§ **EXERCISE AIM**:
Repeat the data exactly, please; no pictures belong in the copy.

....

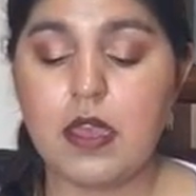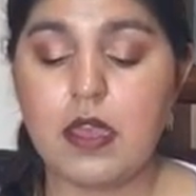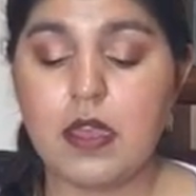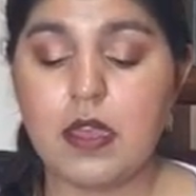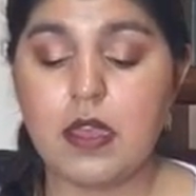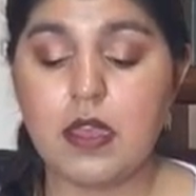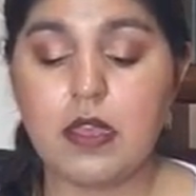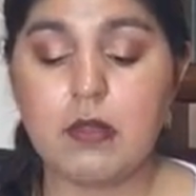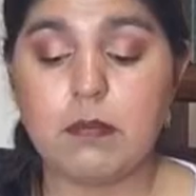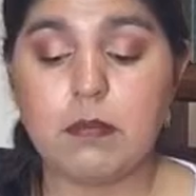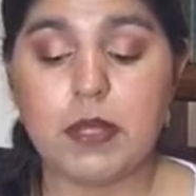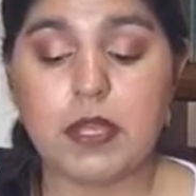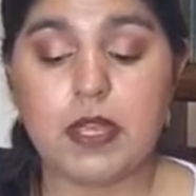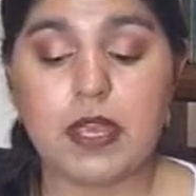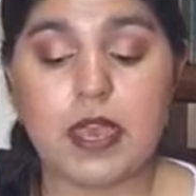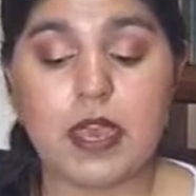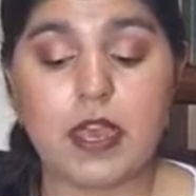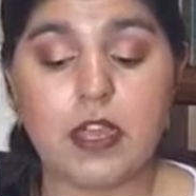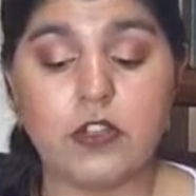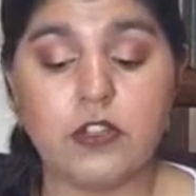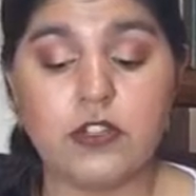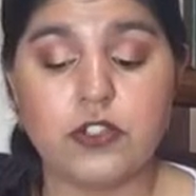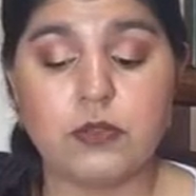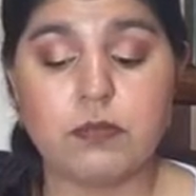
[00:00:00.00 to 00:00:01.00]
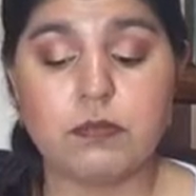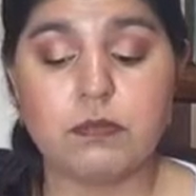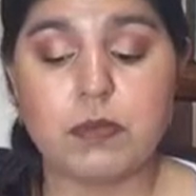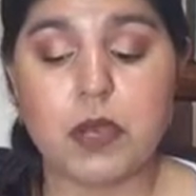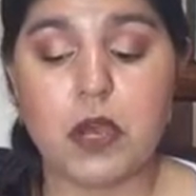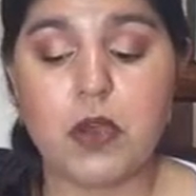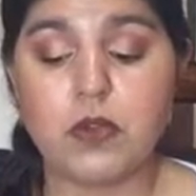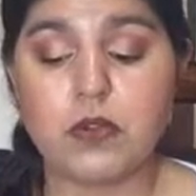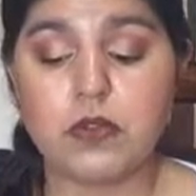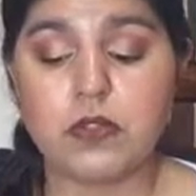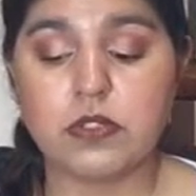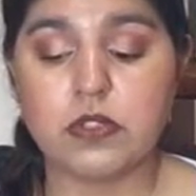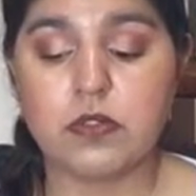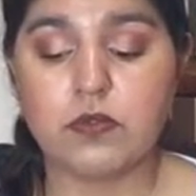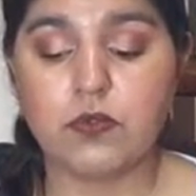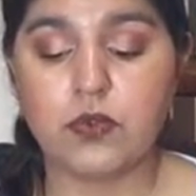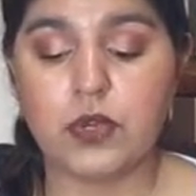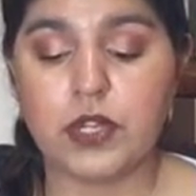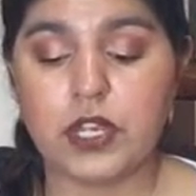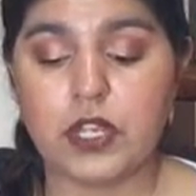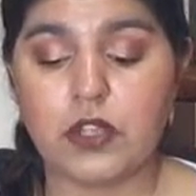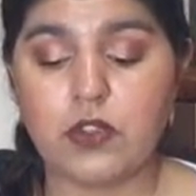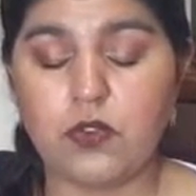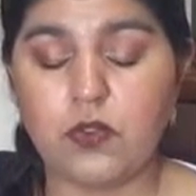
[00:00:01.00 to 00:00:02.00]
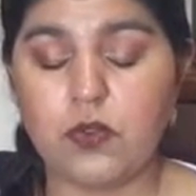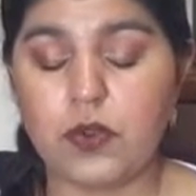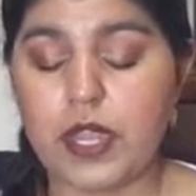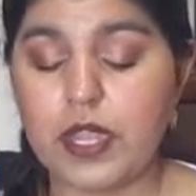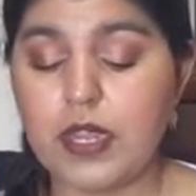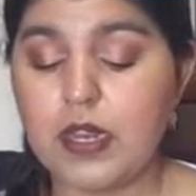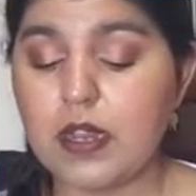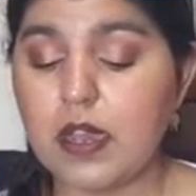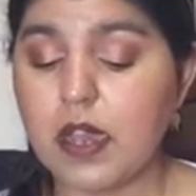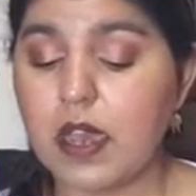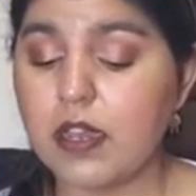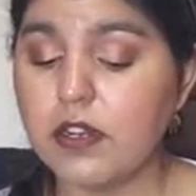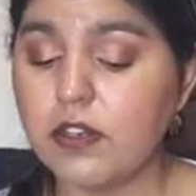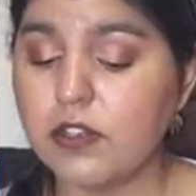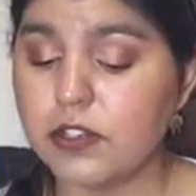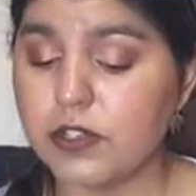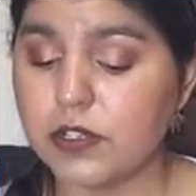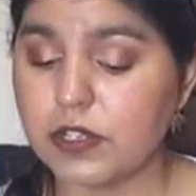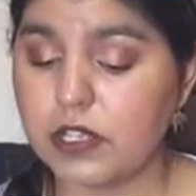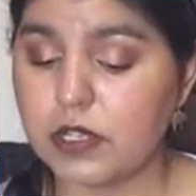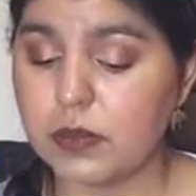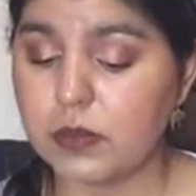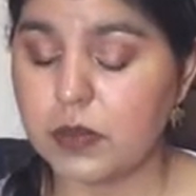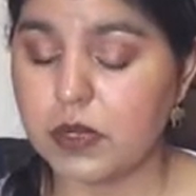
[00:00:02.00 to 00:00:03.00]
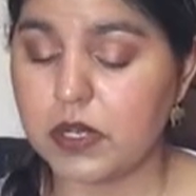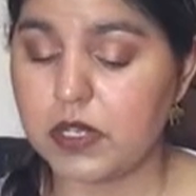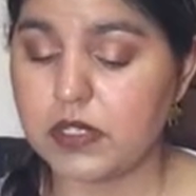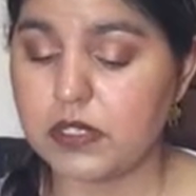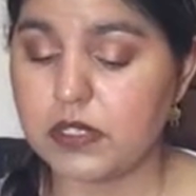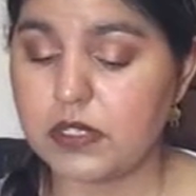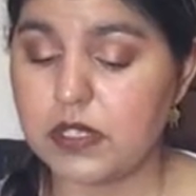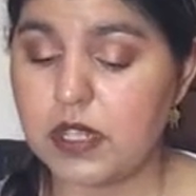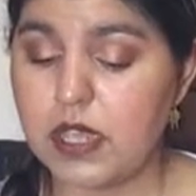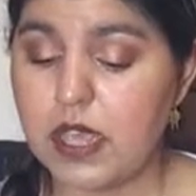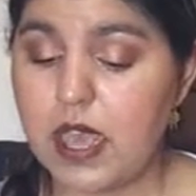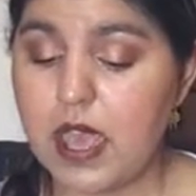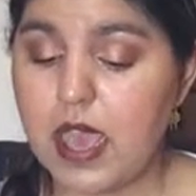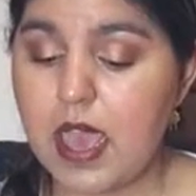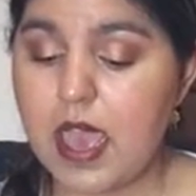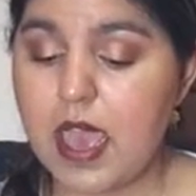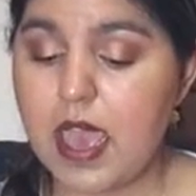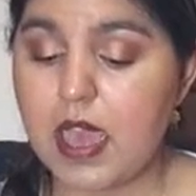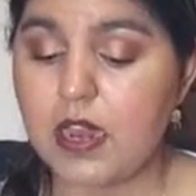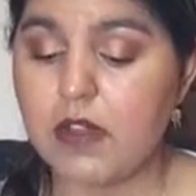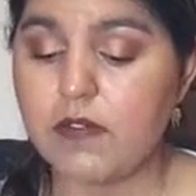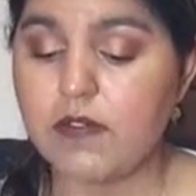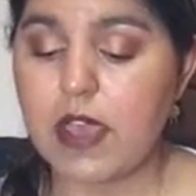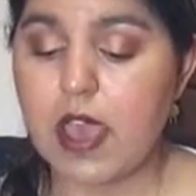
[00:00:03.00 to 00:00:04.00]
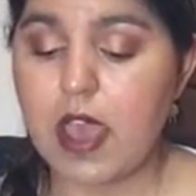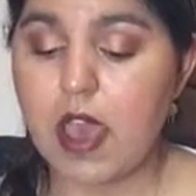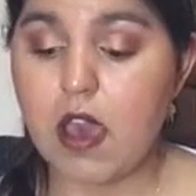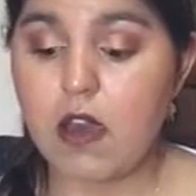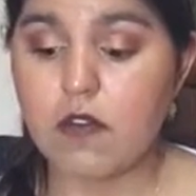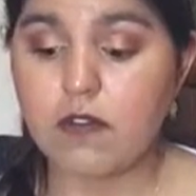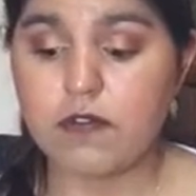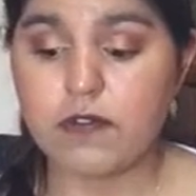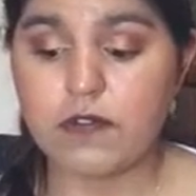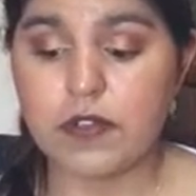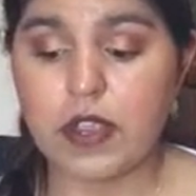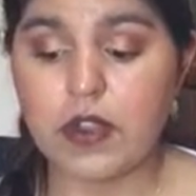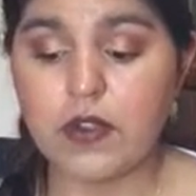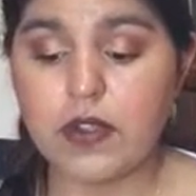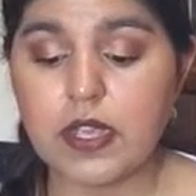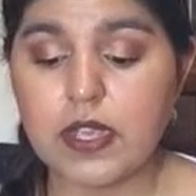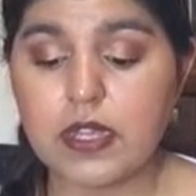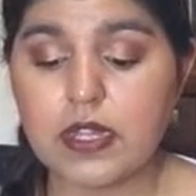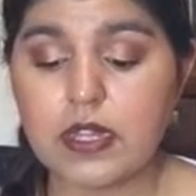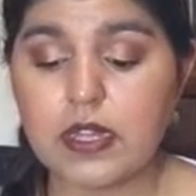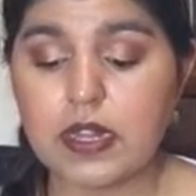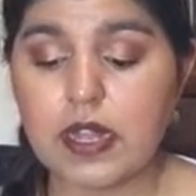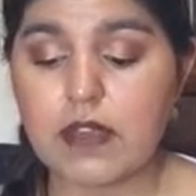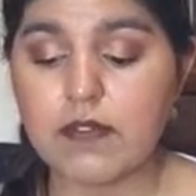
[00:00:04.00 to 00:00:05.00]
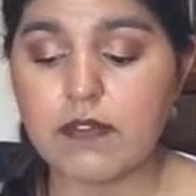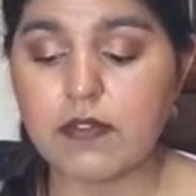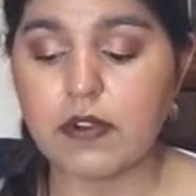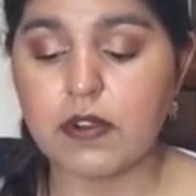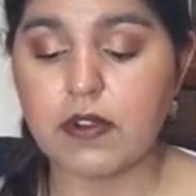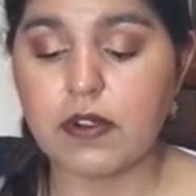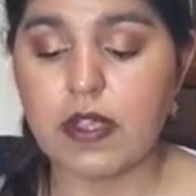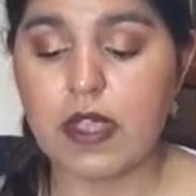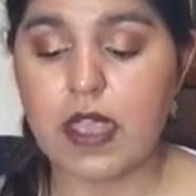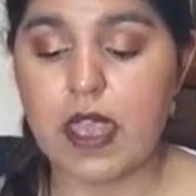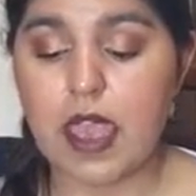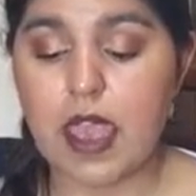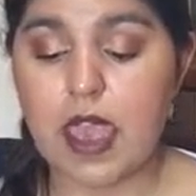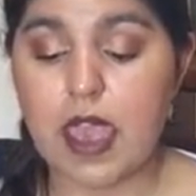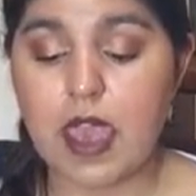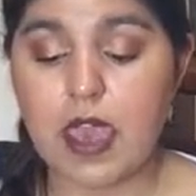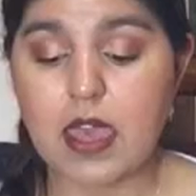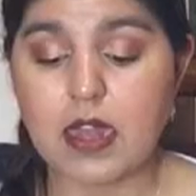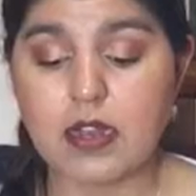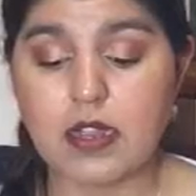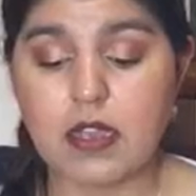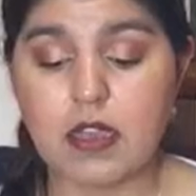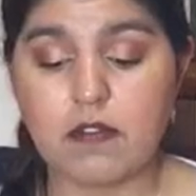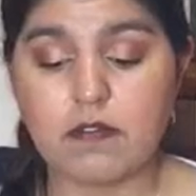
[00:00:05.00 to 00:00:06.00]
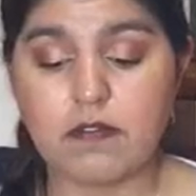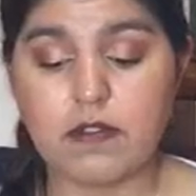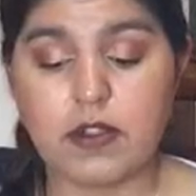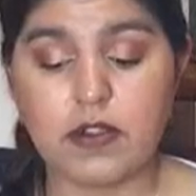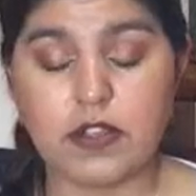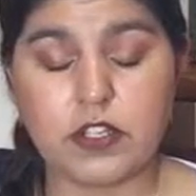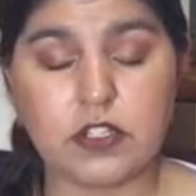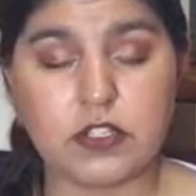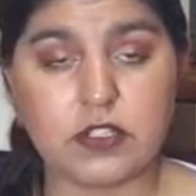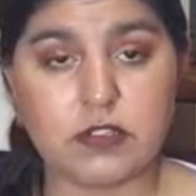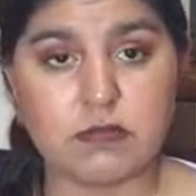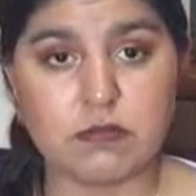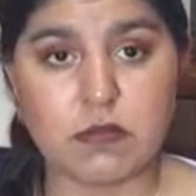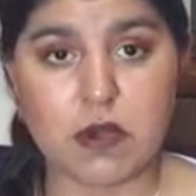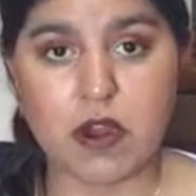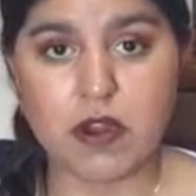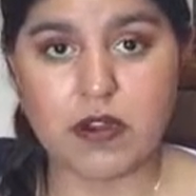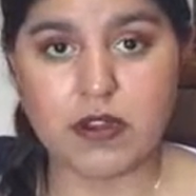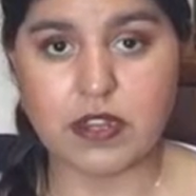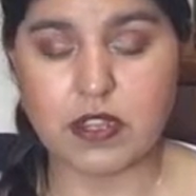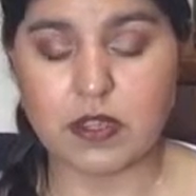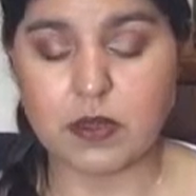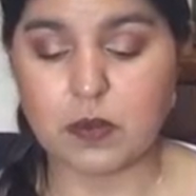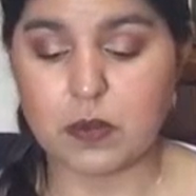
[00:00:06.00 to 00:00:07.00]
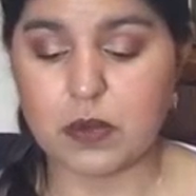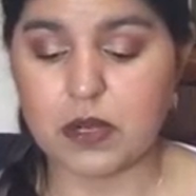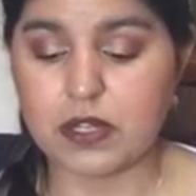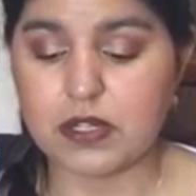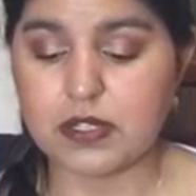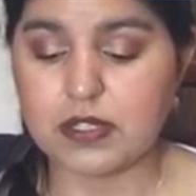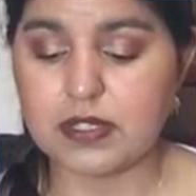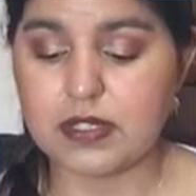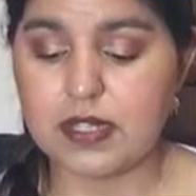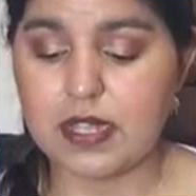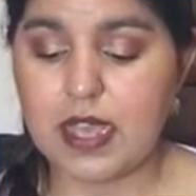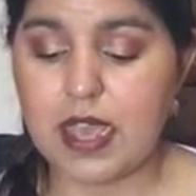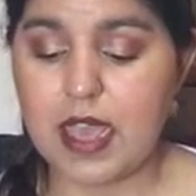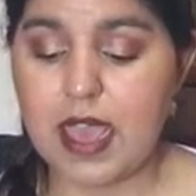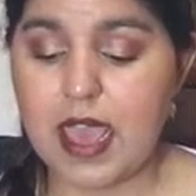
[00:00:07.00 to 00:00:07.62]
He began to boast of what a great hunter he was, and of how very clever and how very smart he was.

....

§ **REPLY**:
[00:00:00.00 to 00:00:01.00]
[00:00:01.00 to 00:00:02.00]
[00:00:02.00 to 00:00:03.00]
[00:00:03.00 to 00:00:04.00]
[00:00:04.00 to 00:00:05.00]
[00:00:05.00 to 00:00:06.00]
[00:00:06.00 to 00:00:07.00]
[00:00:07.00 to 00:00:07.62]
He began to boast of what a great hunter he was, and of how very clever and how very smart he was.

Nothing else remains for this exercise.